When the scrap recycling industry gathers for the Institute of Scrap Recycling Industries (ISRI) 2016 Convention & Exposition in early April, it will have no shortage of issues to discuss or causes for concern as its member companies attempt to be profitable in 2016.
Throughout 2015, recyclers of most materials—and especially of metals—faced the difficult task of operating in an environment of falling prices. The first quarter of 2016 has brought with it a continuation of previous concerns and the presentation of new ones, with events in all three of the world’s largest economic regions raising questions about how they will be resolved.
Often attracting the most attention is the economy of China, which clearly is facing constraints to its recent pace of robust growth. Scrap recyclers are all too familiar with how China’s economy and decisions by its government ministries can stimulate rapid changes to the demand for and pricing of secondary raw materials.
In 2016, questions focus largely on the ability of China to, on the one hand, scale back its overly generous production of steel and other basic materials and, on the other, maintain enough economic growth to consume materials such as steel, aluminum, copper and containerboard.
Europe, as of the fourth quarter of 2015, is continuing to experience slow economic growth. The biggest news story in Europe—its sudden absorption of migrants from the Middle East, Africa and central Asia—also ties into its economic outlook. Germany, in particular, will be facing the challenge of either supporting such migrants or integrating them into its workforce.
The United States is experiencing economic growth at a slightly faster pace than Europe. However, among the events likely to cause angst among business decision-makers in 2016 is that it’s a presidential election year.
“The United States is experiencing economic growth, but among the events likely to cause angst among business decision-makers in 2016 is that it’s a presidential election year.”

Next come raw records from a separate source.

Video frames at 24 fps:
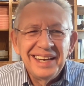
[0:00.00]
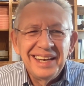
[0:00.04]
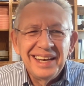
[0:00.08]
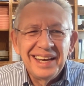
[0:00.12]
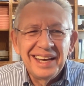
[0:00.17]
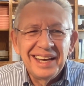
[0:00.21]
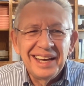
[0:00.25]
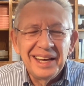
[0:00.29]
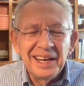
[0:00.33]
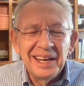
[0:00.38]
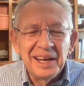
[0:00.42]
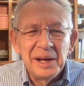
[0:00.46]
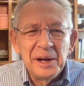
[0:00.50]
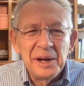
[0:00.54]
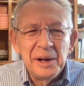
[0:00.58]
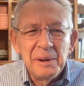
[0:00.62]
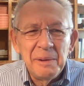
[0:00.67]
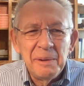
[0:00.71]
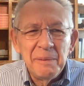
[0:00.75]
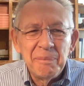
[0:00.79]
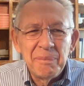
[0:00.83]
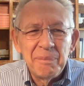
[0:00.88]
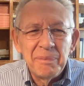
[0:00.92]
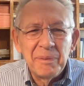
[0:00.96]

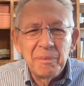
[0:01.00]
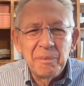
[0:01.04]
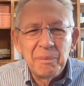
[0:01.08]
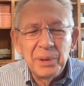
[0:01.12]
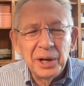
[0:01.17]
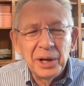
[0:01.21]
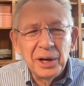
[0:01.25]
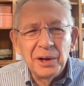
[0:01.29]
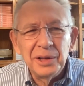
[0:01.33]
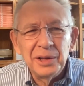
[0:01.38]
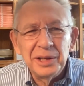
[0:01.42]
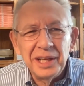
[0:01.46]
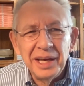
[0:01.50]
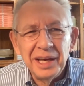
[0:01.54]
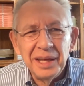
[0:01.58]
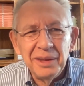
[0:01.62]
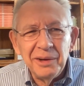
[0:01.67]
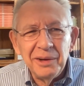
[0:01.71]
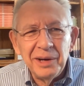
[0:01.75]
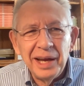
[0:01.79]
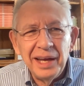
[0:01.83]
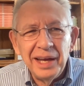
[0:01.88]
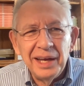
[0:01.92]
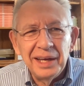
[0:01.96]
But on the
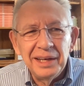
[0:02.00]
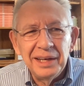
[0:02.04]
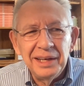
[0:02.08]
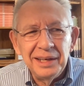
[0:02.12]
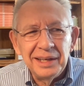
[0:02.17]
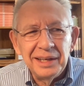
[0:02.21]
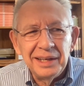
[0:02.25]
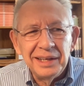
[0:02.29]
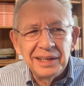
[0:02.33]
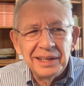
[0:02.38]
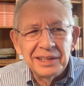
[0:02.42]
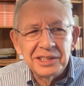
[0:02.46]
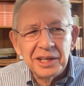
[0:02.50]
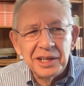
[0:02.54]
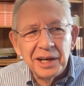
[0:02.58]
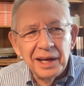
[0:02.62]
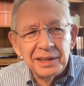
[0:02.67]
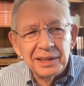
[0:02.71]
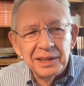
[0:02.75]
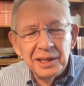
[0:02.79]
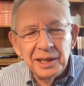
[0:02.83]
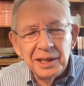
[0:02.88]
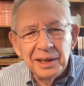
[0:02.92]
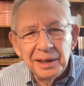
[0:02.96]
other hand, it's
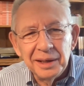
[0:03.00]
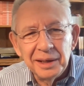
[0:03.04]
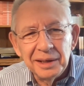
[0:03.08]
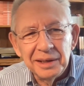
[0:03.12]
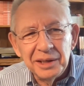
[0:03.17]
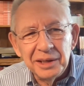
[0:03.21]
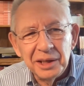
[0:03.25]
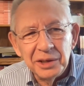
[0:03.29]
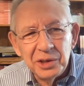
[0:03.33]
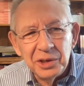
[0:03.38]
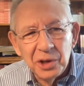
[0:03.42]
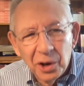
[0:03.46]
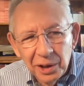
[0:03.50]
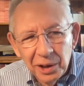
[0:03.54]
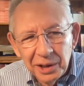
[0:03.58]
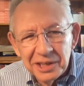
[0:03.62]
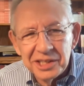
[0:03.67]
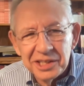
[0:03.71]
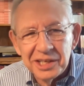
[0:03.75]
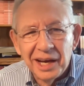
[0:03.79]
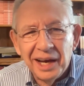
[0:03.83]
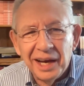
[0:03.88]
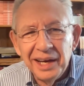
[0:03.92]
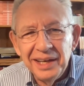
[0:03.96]
got the dark
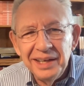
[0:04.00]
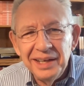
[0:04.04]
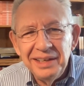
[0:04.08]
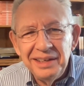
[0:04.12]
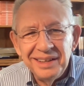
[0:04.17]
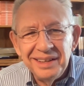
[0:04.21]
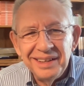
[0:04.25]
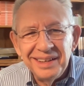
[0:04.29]
side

The campaign is still in its early stages, but thus far one party has an emerging candidate who steadfastly believes wages should rise and large companies should pay a higher percentage of their profits into the national treasury. The other party has produced a front-runner (as of this writing) who is a property developer turned reality TV star turned presidential candidate with an exceedingly unclear agenda, other than to say that immigrants are unwelcome.

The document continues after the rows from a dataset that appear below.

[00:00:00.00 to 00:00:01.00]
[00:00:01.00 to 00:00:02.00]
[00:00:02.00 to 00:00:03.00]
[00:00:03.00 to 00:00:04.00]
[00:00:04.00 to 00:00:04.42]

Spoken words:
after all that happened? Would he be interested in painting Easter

No matter what their political beliefs, many investors and business managers seemed to demonstrate in 2012 that they get cold feet when tax-and-spend policies in Washington face near-term uncertainty.
The recycling business owners and managers who will gather at the ISRI convention have been through such periods of uncertainty before. That isn’t likely to make 2016 any easier; but, as demonstrated in our cover story starting on page 36, it can help them manage through difficult situations.